01/18/2024 Paper was accepted by Journal of Biomedical Informatics. Check the latest version with GPT-4 and Llama-2 here: Retrieval augmentation of large language models for lay language generation
05/01/2023 Update wiki_dict.json file! Click here to download it.
04/24/2023 Upload metadata for CELLS dataset. Title and journal name are available now!
Datasets can be found in "./data". The "xxx.source" files include the scientific text, while the "xxx.target" files include the plain language text. Follow the instructions here to construct the PubMed dataset for BART pre-training.
Datasets for different applications (details can be found in 3.1.2 Dataset applications):
- CELLS: The paragraph-paired data of scientific abstracts and plain language summaries for the lay language generation task.

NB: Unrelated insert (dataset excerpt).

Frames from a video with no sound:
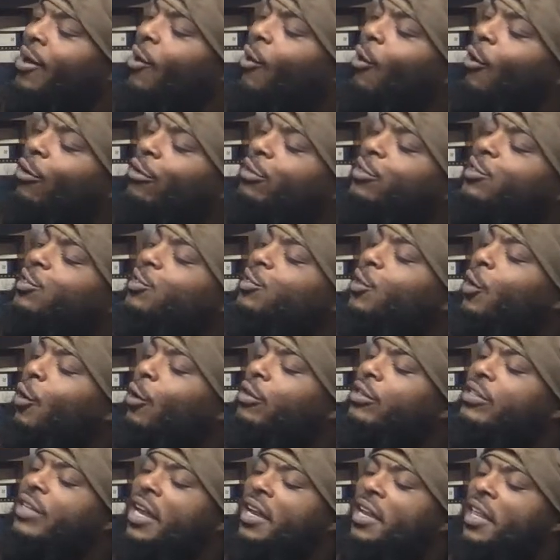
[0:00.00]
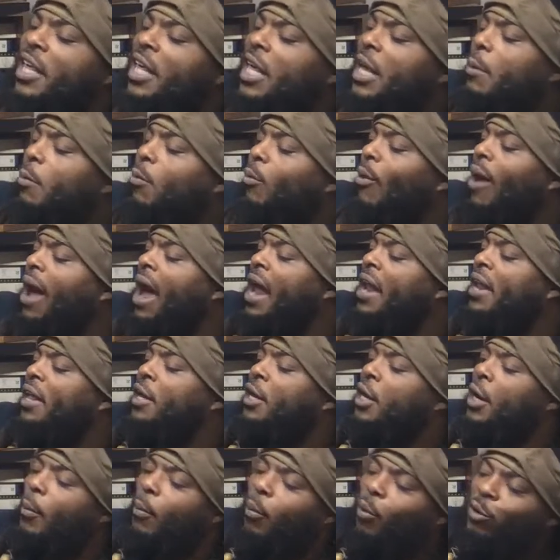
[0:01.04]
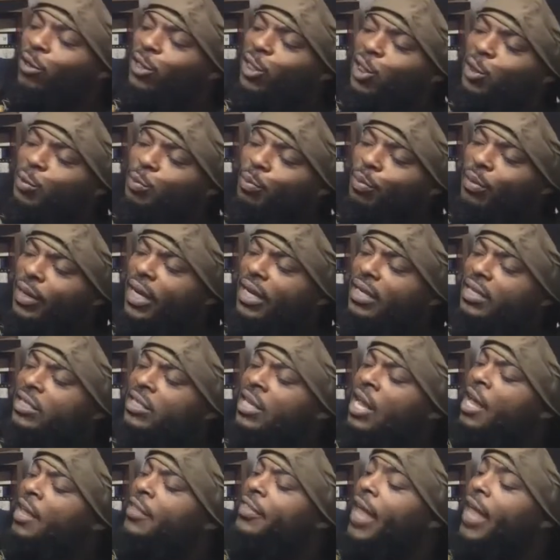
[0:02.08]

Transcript: or skirts that keep riding up or splits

- BELLS: The paragraph segment-paired data for background explanations.
- SELLS: The sentence-level paired data for simplification.
- Validated dataset: Randomly sampled data annotated by annotators for background explanations and simplification.
For BART model, we use the Fairseq BART implementation. Download the BART model pretrained on CNN/DM dataset from here.
Follow the instructions here to finetune BART model on CELL data. The hyperparameters for finetuning BART on the plain language generation, simplification and background explanation can be found in "./model/BART/"
Definition-based explanation retrieval with UMLS: run "./preprocess/UMLS/umls_ner.py" first to get NERs in the text, then run "./preprocess/UMLS/run_add_umls.sh" to add definitions after the identified NERs.
Definition-based explanation retrieval with Wikipedia: run "./preprocess/Wiki/run_keywords.sh" first to get the most important words in the text, then sh "./preprocess/Wiki/run_add_wiki.sh" to get definitions from wikipedia after the keywords.
For BART model, we use the Huggingface implementation.
Follow the instructions here to finetune BART model on CELL data. The hyperparameters for RAG can be found in "./model/RAG/"
To evaluate the performance of LLMs in generating background explanations or plain language summaries, we utilized Llama 2 (Llama-2-70B-chat) and GPT-4 (accessed in September 2023). We explored two prompts:
- "Summarize in plain language: input"
- "Summarize in plain language, providing necessary explanations: input"
To further assess the impact of the retrieval-augmented approach on LLMs, we established two settings for input:
- The source alone
- The source combined with Wikipedia definitions as identified using KeyBERT
The generation process was configured with a maximum length of 150 tokens. All other parameters were set to their default values.
Download the models' checkpoints for different tasks here.